Stored data:
###

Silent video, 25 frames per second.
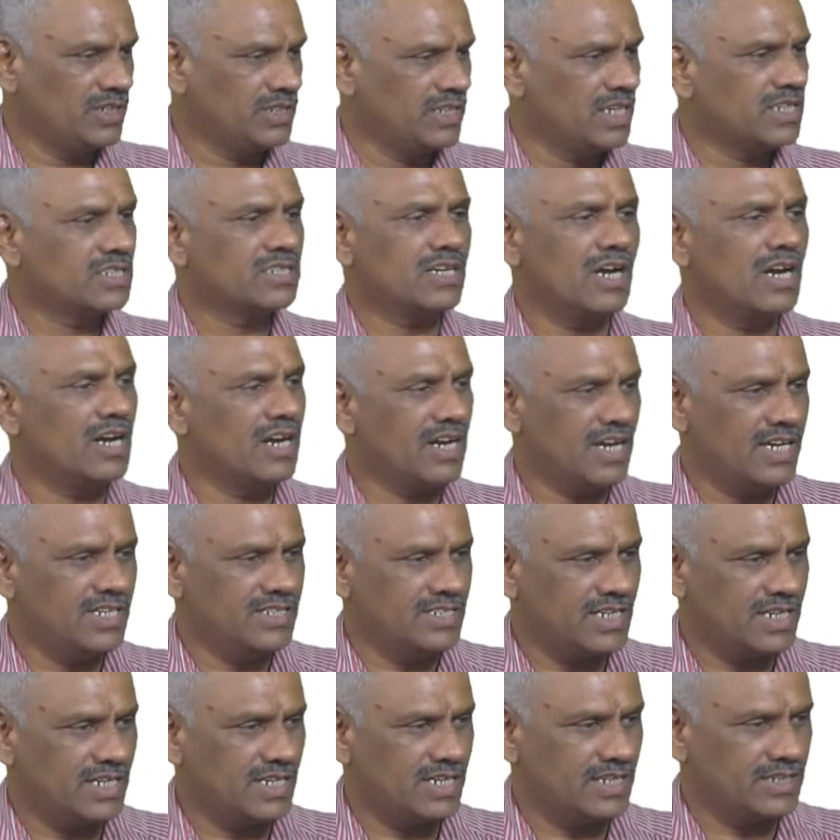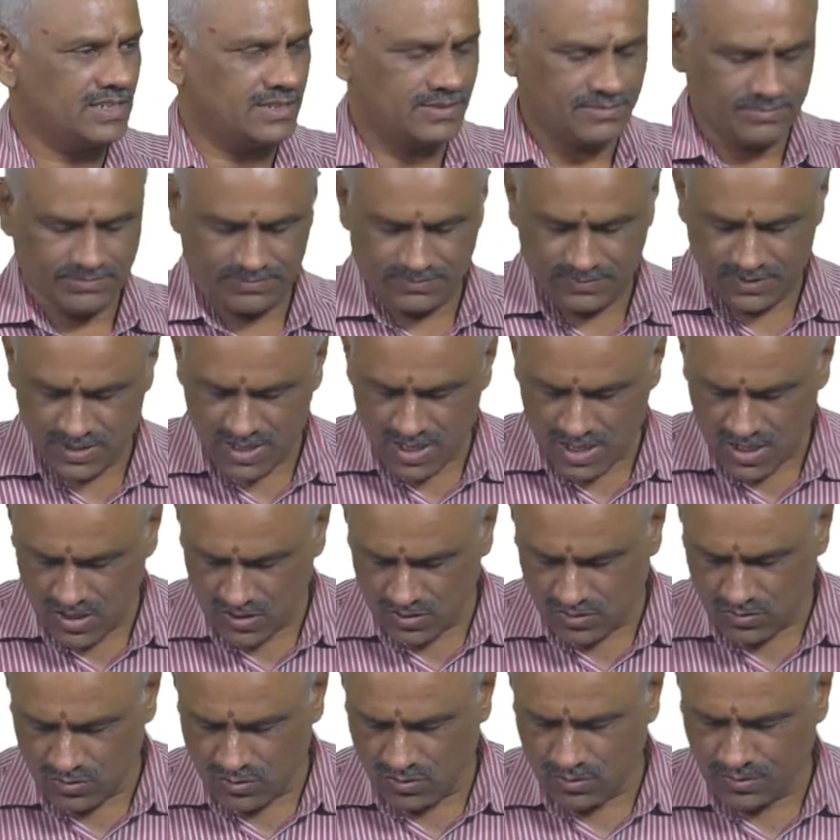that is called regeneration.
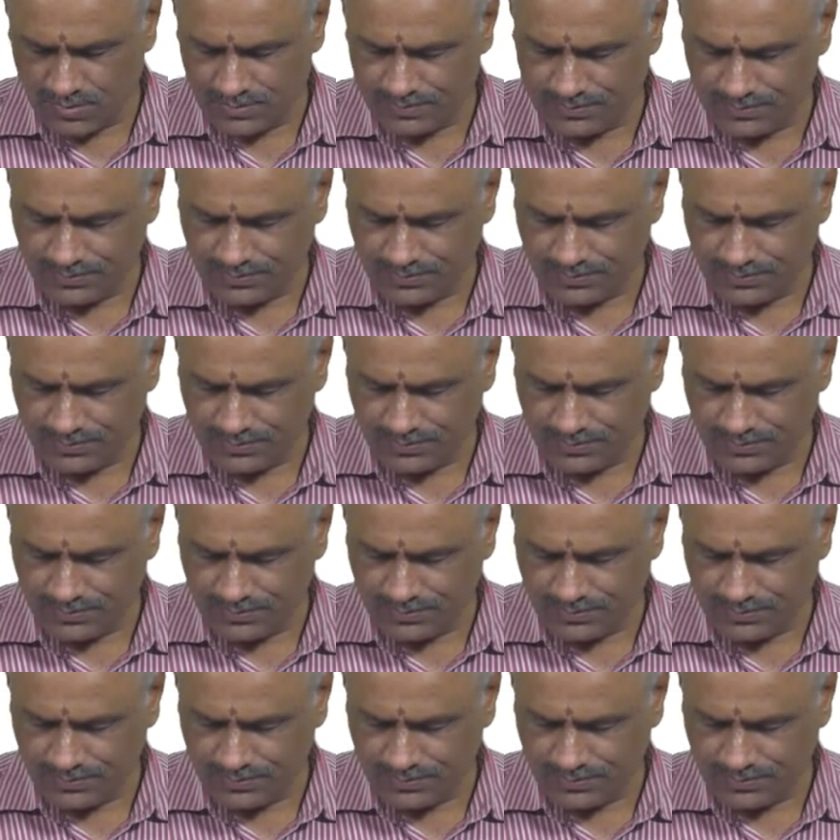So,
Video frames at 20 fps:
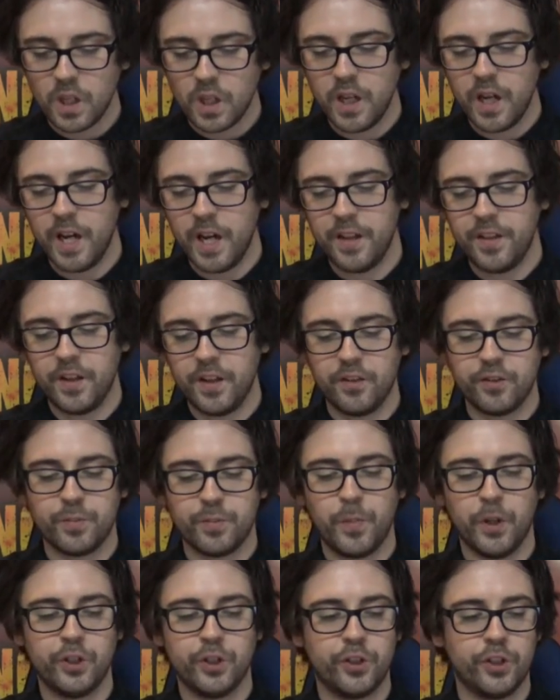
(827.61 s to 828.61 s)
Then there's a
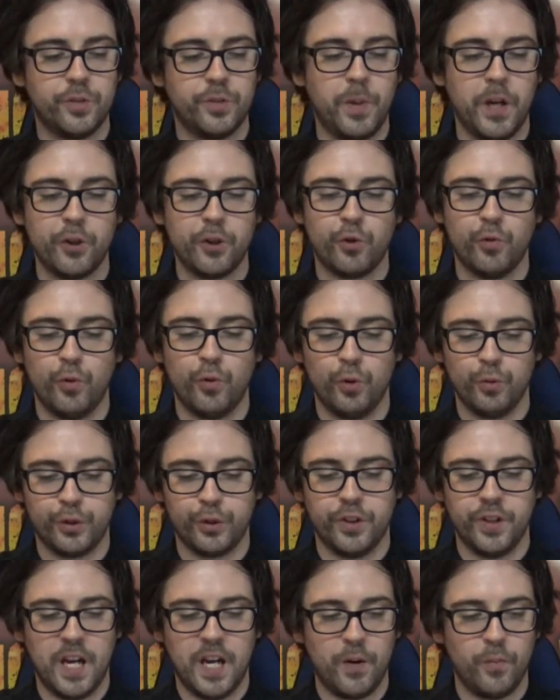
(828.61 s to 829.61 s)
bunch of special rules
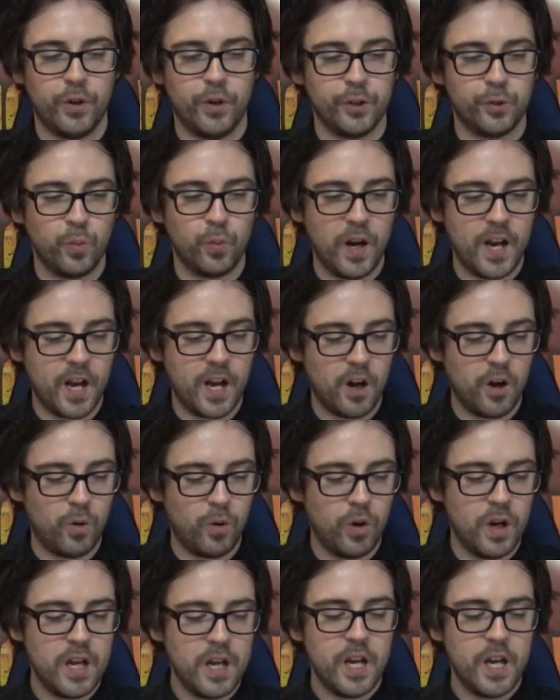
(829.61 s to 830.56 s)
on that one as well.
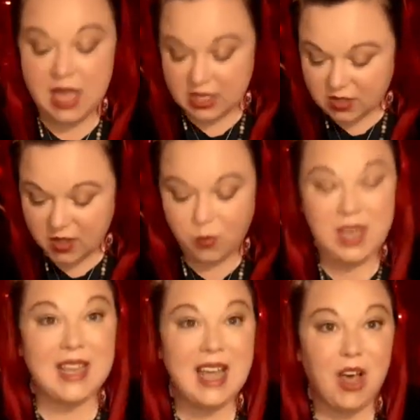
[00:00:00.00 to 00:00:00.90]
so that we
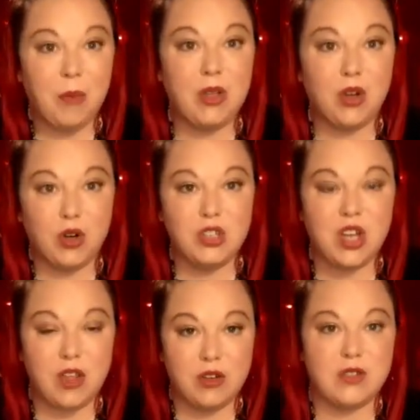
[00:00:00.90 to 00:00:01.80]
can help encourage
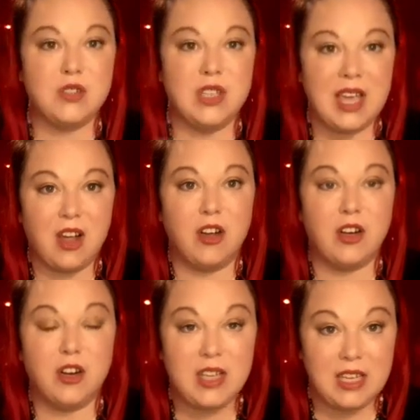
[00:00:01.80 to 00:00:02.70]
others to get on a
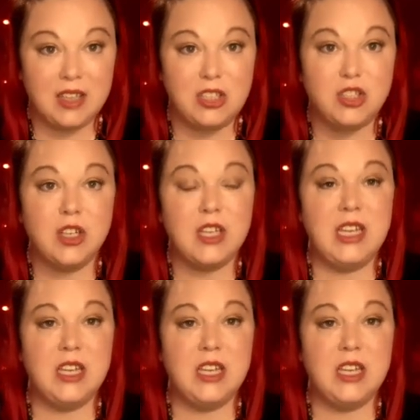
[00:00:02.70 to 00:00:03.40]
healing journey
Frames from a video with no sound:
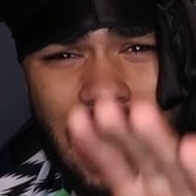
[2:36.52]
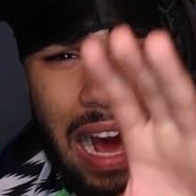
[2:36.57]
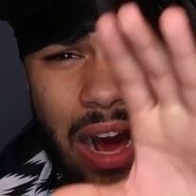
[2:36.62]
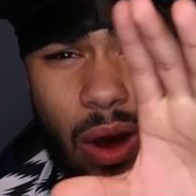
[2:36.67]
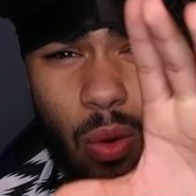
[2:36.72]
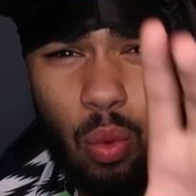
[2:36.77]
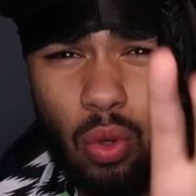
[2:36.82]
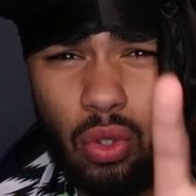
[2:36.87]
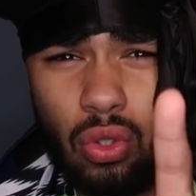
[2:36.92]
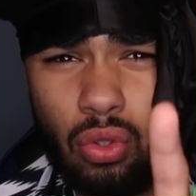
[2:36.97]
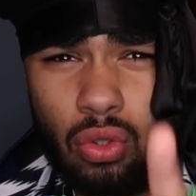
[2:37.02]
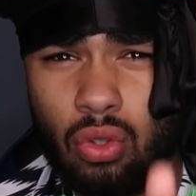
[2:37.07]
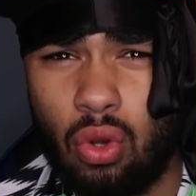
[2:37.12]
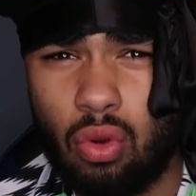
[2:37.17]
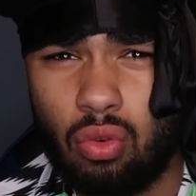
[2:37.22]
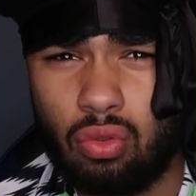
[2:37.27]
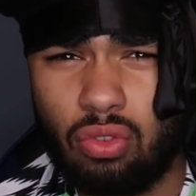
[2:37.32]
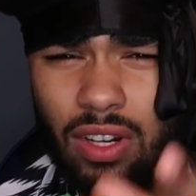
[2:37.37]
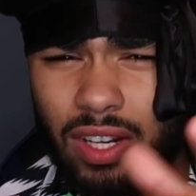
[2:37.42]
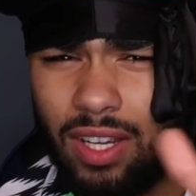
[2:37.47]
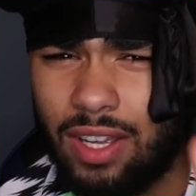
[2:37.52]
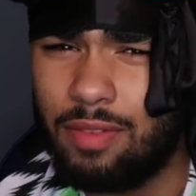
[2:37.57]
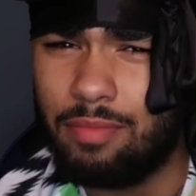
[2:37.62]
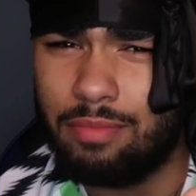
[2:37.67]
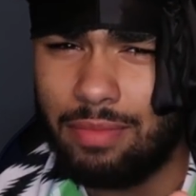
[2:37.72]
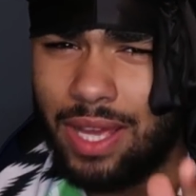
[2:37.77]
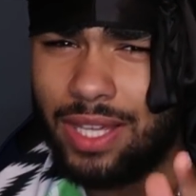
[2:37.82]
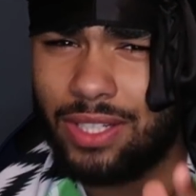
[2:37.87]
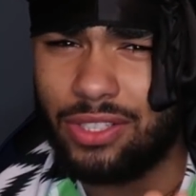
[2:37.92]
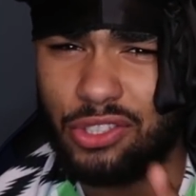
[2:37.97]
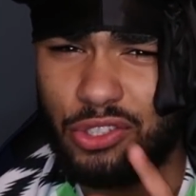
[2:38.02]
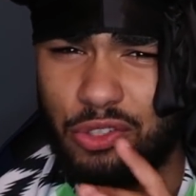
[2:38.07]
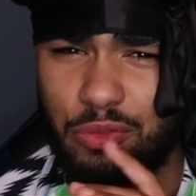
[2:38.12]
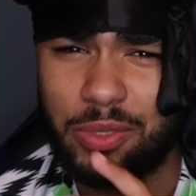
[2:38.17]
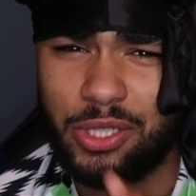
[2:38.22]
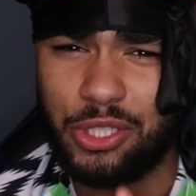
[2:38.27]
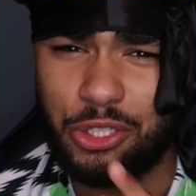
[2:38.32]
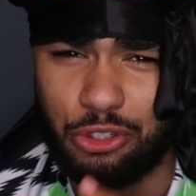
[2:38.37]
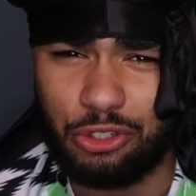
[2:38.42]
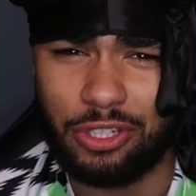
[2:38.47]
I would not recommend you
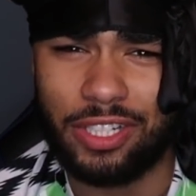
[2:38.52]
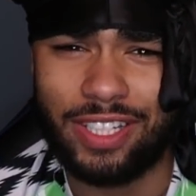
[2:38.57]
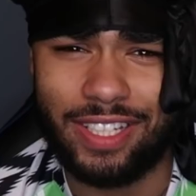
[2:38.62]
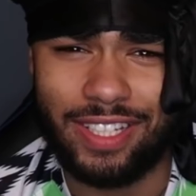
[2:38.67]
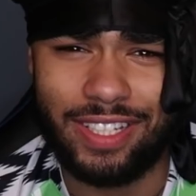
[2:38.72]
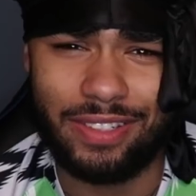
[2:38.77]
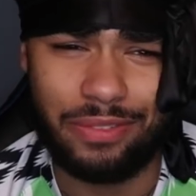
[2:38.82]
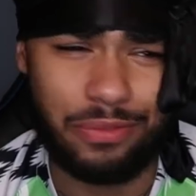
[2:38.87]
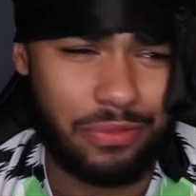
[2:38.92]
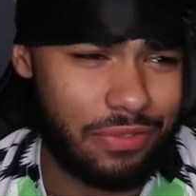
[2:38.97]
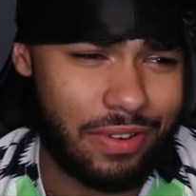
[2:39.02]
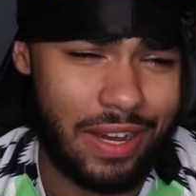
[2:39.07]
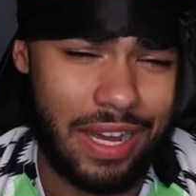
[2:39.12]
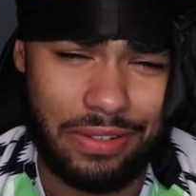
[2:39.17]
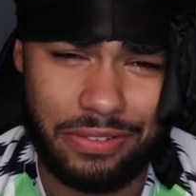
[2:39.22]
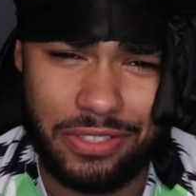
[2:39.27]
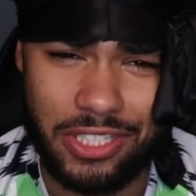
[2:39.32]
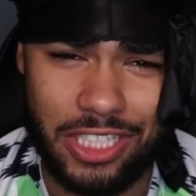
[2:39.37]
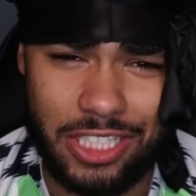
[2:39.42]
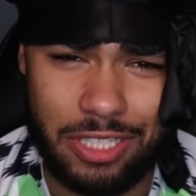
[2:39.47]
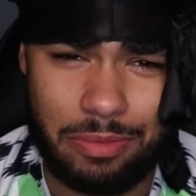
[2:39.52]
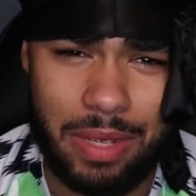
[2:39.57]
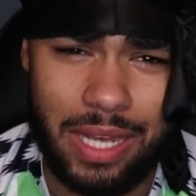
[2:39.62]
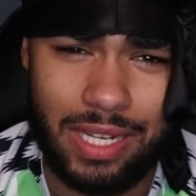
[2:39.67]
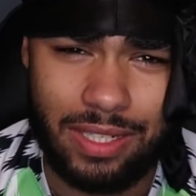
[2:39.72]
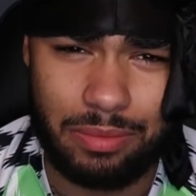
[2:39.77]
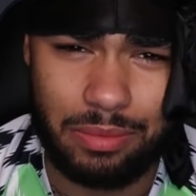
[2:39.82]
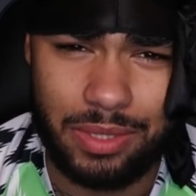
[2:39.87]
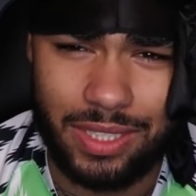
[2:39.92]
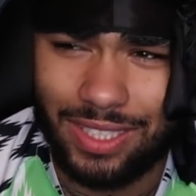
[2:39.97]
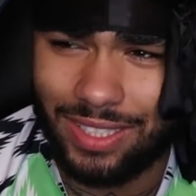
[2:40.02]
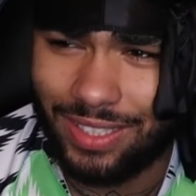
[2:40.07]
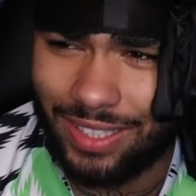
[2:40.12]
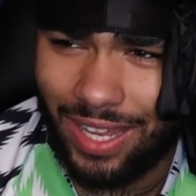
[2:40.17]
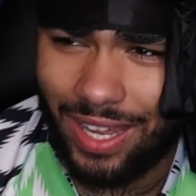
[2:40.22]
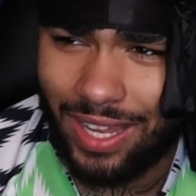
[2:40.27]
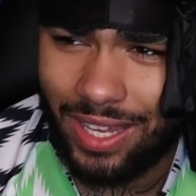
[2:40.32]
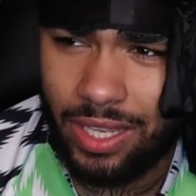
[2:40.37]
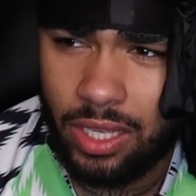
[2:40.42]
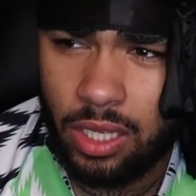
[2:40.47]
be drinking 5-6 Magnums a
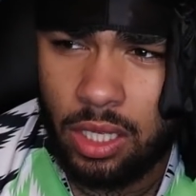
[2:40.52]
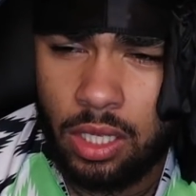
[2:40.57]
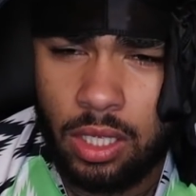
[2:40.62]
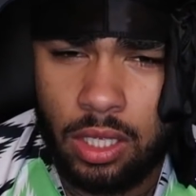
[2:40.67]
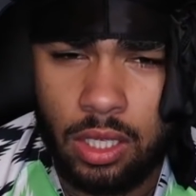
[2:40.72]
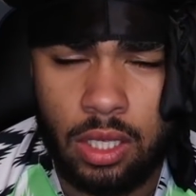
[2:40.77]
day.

###

- About this exercise -
Set down every record exactly as written, but drop the pictures.

- Written answer -
Silent video, 25 frames per second.
that is called regeneration.
So,
Video frames at 20 fps:
(827.61 s to 828.61 s)
Then there's a
(828.61 s to 829.61 s)
bunch of special rules
(829.61 s to 830.56 s)
on that one as well.
[00:00:00.00 to 00:00:00.90]
so that we
[00:00:00.90 to 00:00:01.80]
can help encourage
[00:00:01.80 to 00:00:02.70]
others to get on a
[00:00:02.70 to 00:00:03.40]
healing journey
Frames from a video with no sound:
[2:36.52]
[2:36.57]
[2:36.62]
[2:36.67]
[2:36.72]
[2:36.77]
[2:36.82]
[2:36.87]
[2:36.92]
[2:36.97]
[2:37.02]
[2:37.07]
[2:37.12]
[2:37.17]
[2:37.22]
[2:37.27]
[2:37.32]
[2:37.37]
[2:37.42]
[2:37.47]
[2:37.52]
[2:37.57]
[2:37.62]
[2:37.67]
[2:37.72]
[2:37.77]
[2:37.82]
[2:37.87]
[2:37.92]
[2:37.97]
[2:38.02]
[2:38.07]
[2:38.12]
[2:38.17]
[2:38.22]
[2:38.27]
[2:38.32]
[2:38.37]
[2:38.42]
[2:38.47]
I would not recommend you
[2:38.52]
[2:38.57]
[2:38.62]
[2:38.67]
[2:38.72]
[2:38.77]
[2:38.82]
[2:38.87]
[2:38.92]
[2:38.97]
[2:39.02]
[2:39.07]
[2:39.12]
[2:39.17]
[2:39.22]
[2:39.27]
[2:39.32]
[2:39.37]
[2:39.42]
[2:39.47]
[2:39.52]
[2:39.57]
[2:39.62]
[2:39.67]
[2:39.72]
[2:39.77]
[2:39.82]
[2:39.87]
[2:39.92]
[2:39.97]
[2:40.02]
[2:40.07]
[2:40.12]
[2:40.17]
[2:40.22]
[2:40.27]
[2:40.32]
[2:40.37]
[2:40.42]
[2:40.47]
be drinking 5-6 Magnums a
[2:40.52]
[2:40.57]
[2:40.62]
[2:40.67]
[2:40.72]
[2:40.77]
day.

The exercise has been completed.